**YOUR ASSIGNMENT**
Records follow. Print exactly the lines from the one that has "[22:29.88-22:30.88]" through the one that has "[22:45.88-22:46.38]", inclusive, and omit the pictures.

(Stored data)

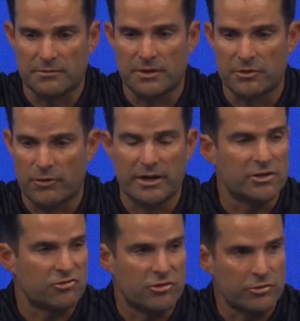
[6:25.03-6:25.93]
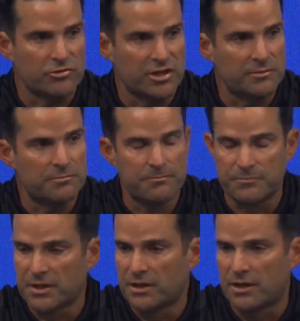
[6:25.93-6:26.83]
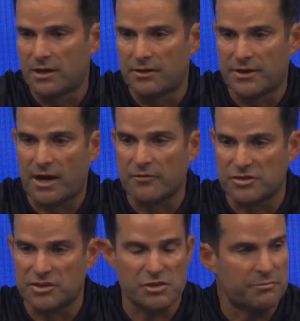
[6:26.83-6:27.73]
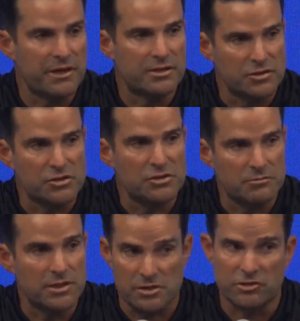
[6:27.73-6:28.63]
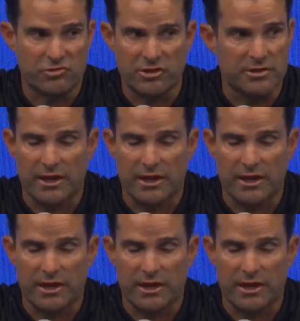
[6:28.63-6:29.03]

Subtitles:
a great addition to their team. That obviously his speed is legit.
==
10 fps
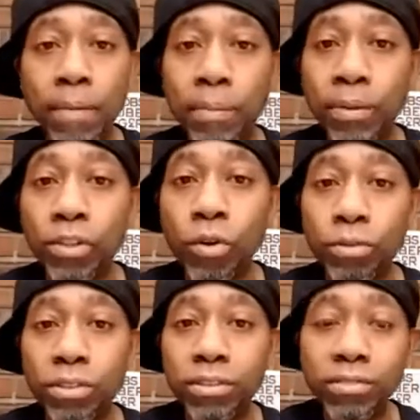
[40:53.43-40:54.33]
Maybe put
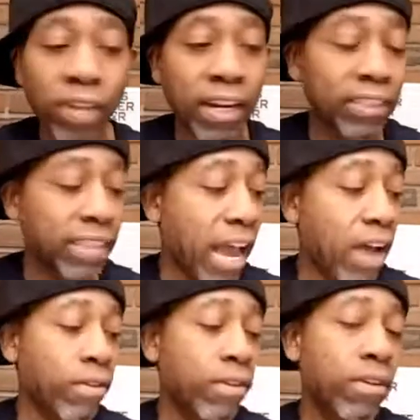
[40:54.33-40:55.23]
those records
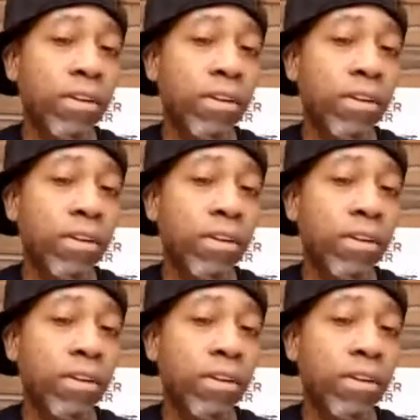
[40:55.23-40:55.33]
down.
---
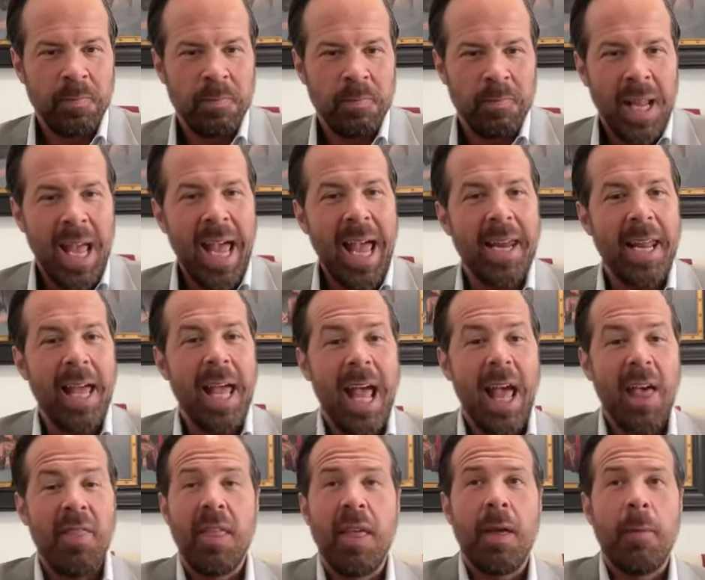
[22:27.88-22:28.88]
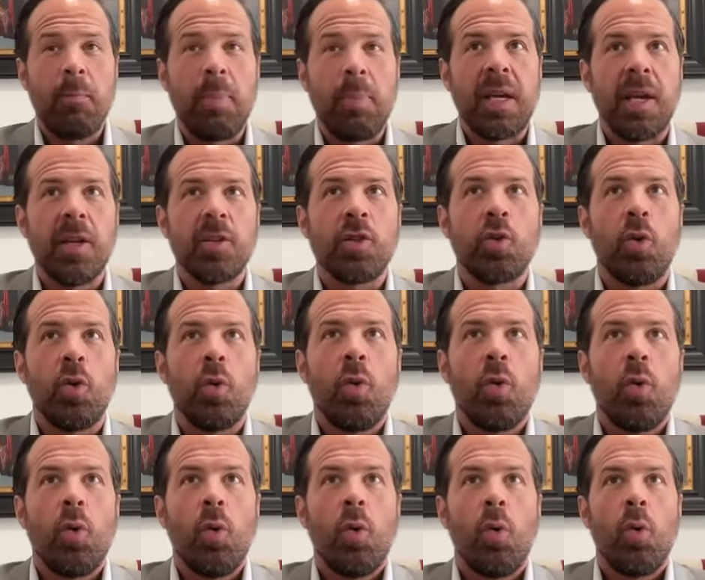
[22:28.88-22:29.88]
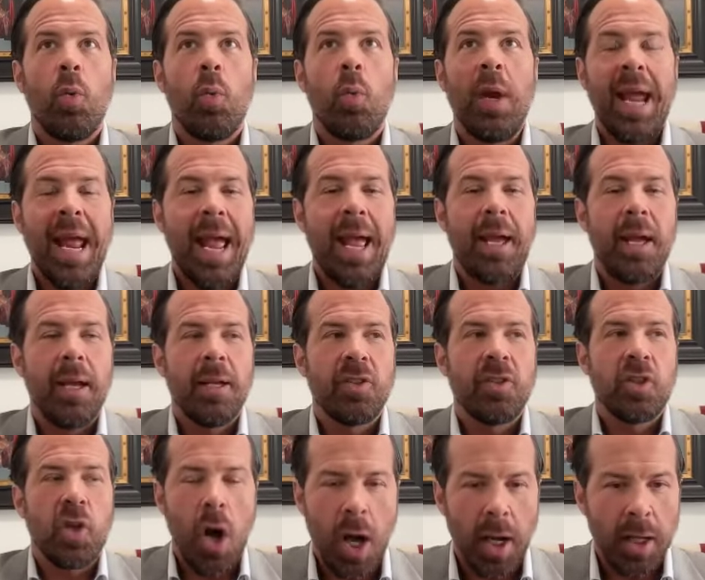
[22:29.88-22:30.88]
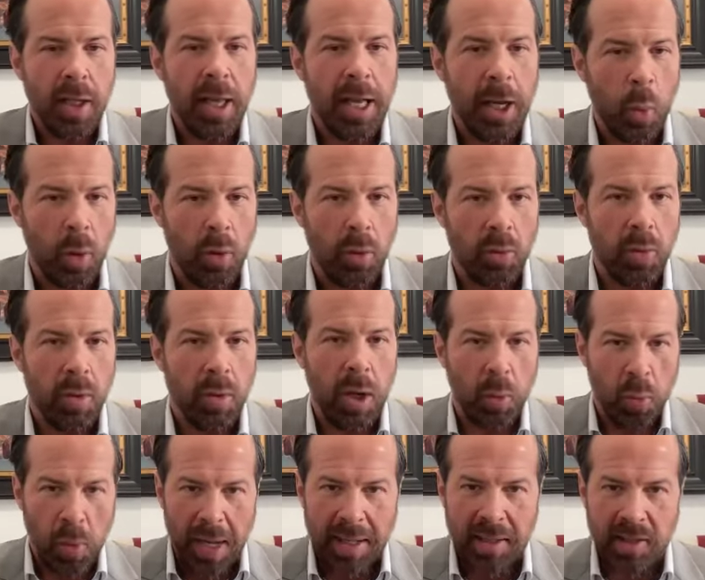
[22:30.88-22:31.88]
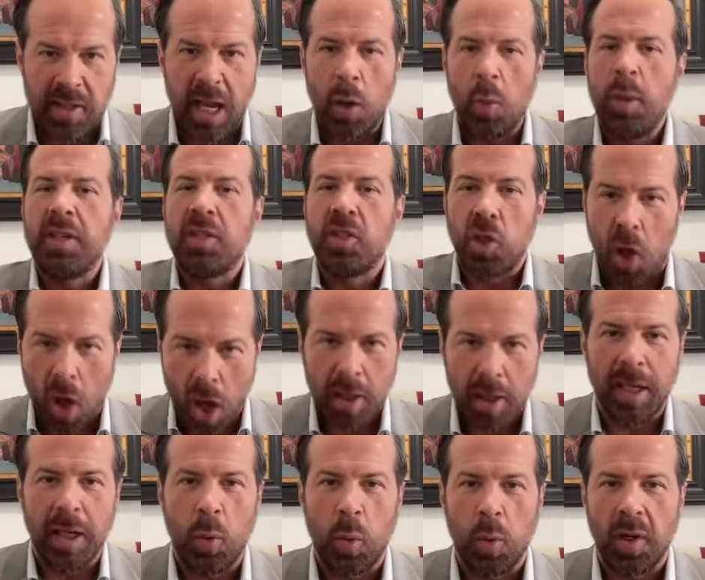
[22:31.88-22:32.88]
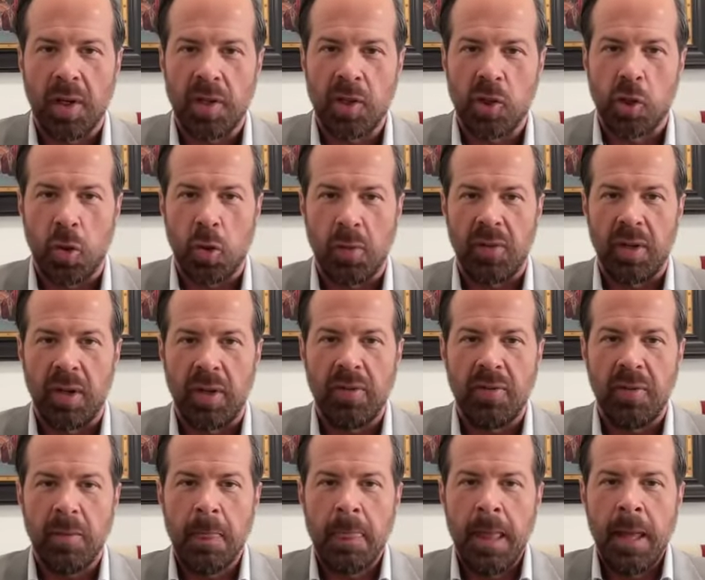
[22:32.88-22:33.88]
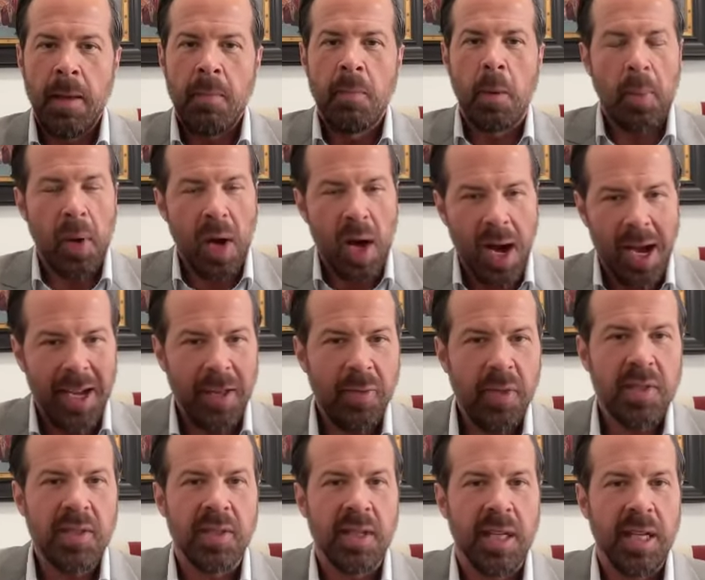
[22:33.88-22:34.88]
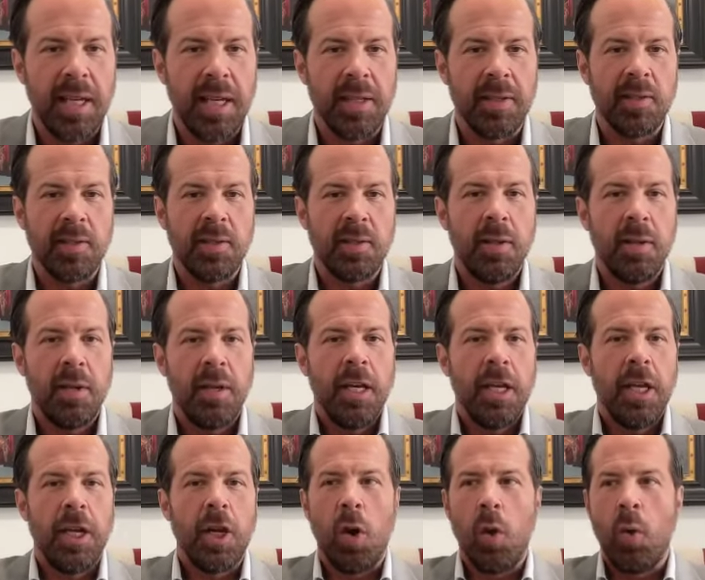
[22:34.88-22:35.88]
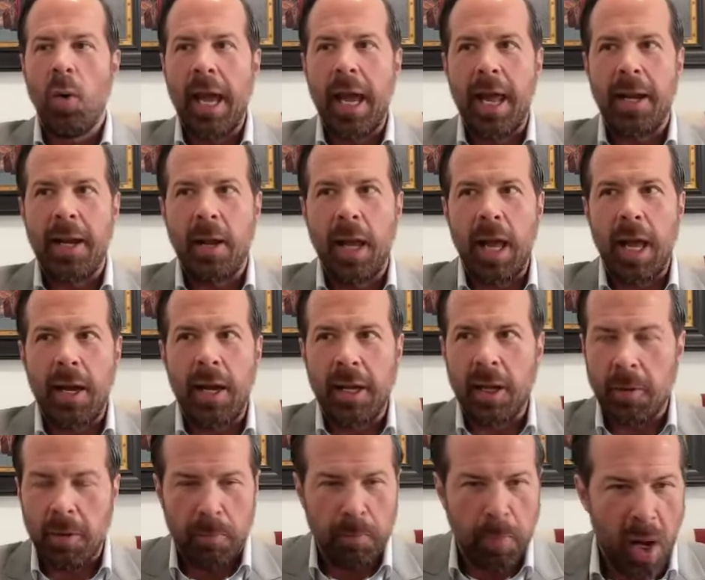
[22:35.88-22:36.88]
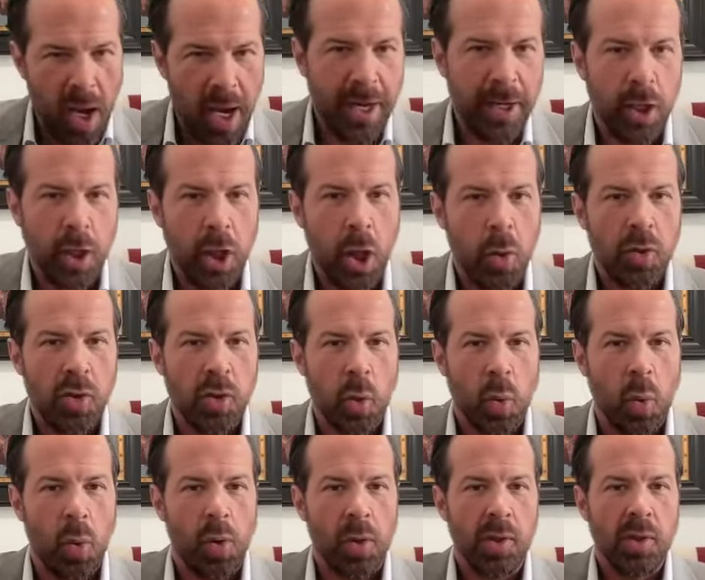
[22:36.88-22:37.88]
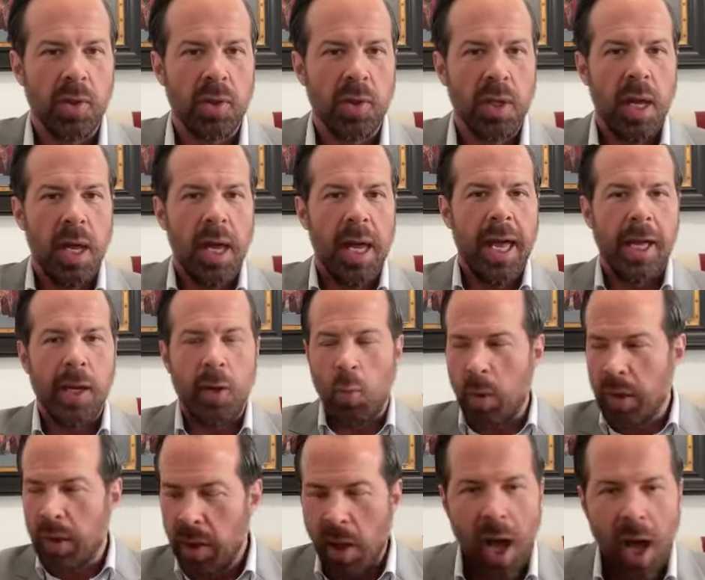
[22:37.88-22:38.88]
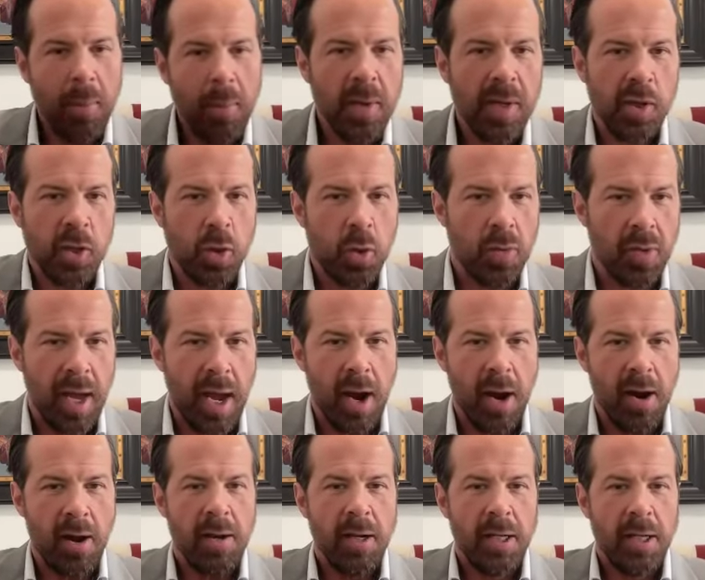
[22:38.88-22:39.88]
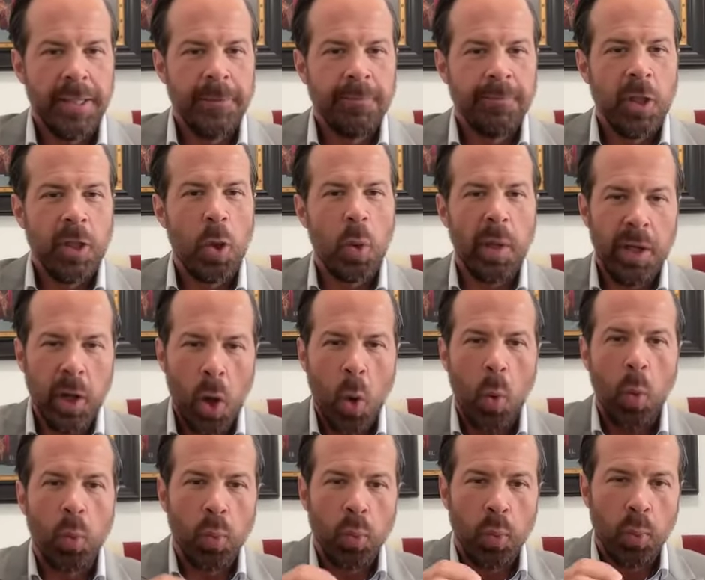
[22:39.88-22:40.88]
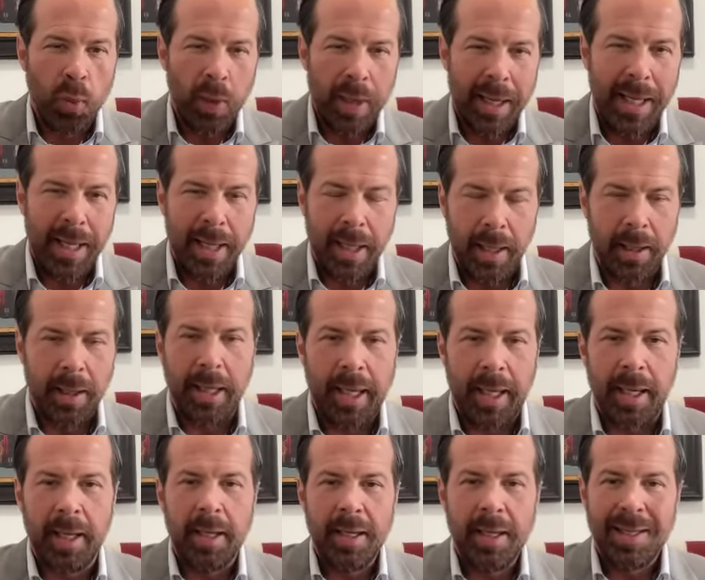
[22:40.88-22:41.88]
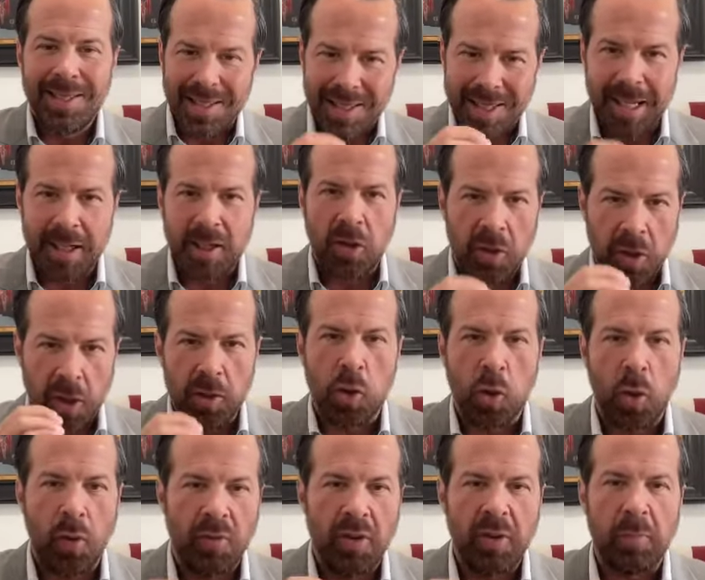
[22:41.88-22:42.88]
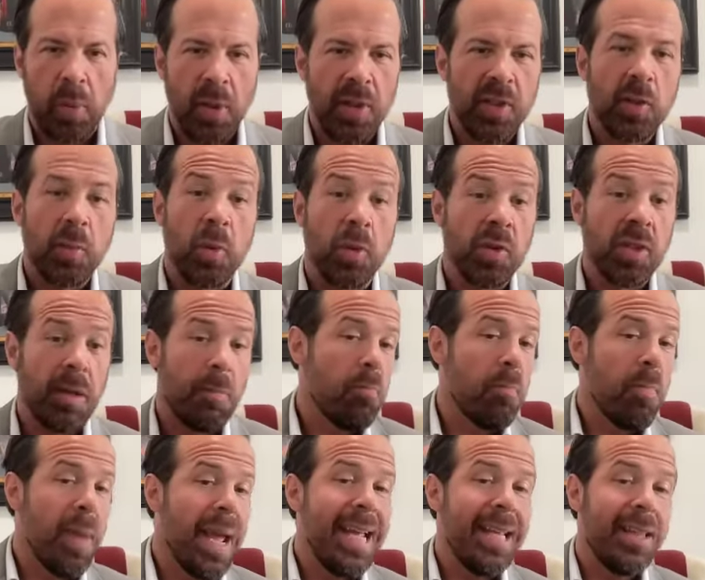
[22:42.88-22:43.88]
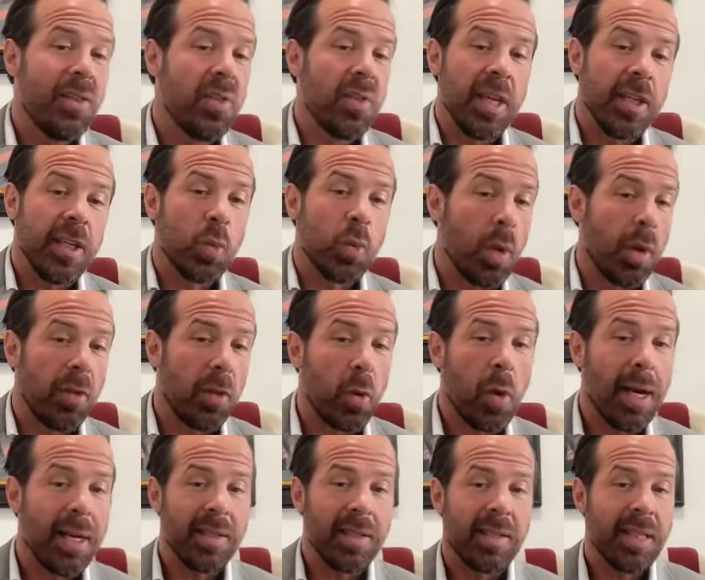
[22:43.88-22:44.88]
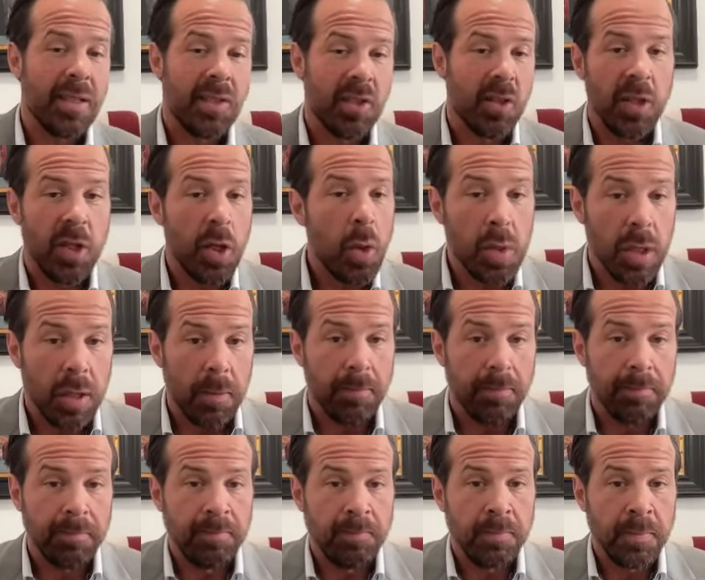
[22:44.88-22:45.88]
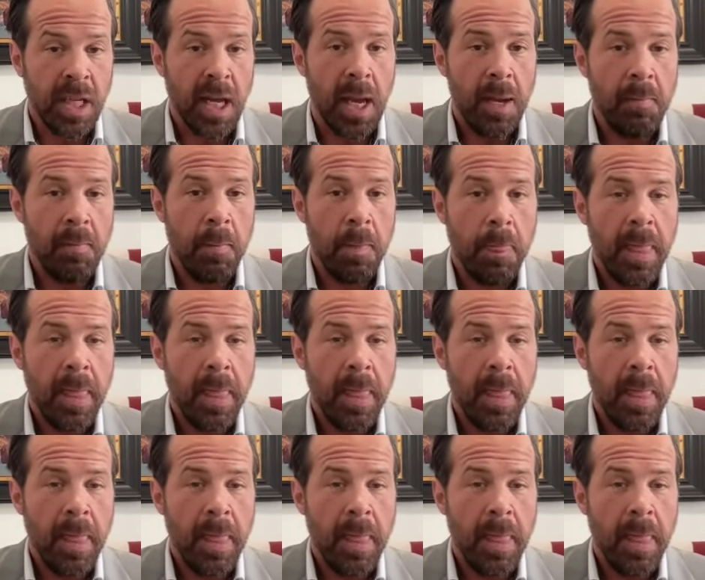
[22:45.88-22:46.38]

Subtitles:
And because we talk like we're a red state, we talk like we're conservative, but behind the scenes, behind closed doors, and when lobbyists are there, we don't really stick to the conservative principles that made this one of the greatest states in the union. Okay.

**EXPECTED OUTPUT**
[22:29.88-22:30.88]
[22:30.88-22:31.88]
[22:31.88-22:32.88]
[22:32.88-22:33.88]
[22:33.88-22:34.88]
[22:34.88-22:35.88]
[22:35.88-22:36.88]
[22:36.88-22:37.88]
[22:37.88-22:38.88]
[22:38.88-22:39.88]
[22:39.88-22:40.88]
[22:40.88-22:41.88]
[22:41.88-22:42.88]
[22:42.88-22:43.88]
[22:43.88-22:44.88]
[22:44.88-22:45.88]
[22:45.88-22:46.38]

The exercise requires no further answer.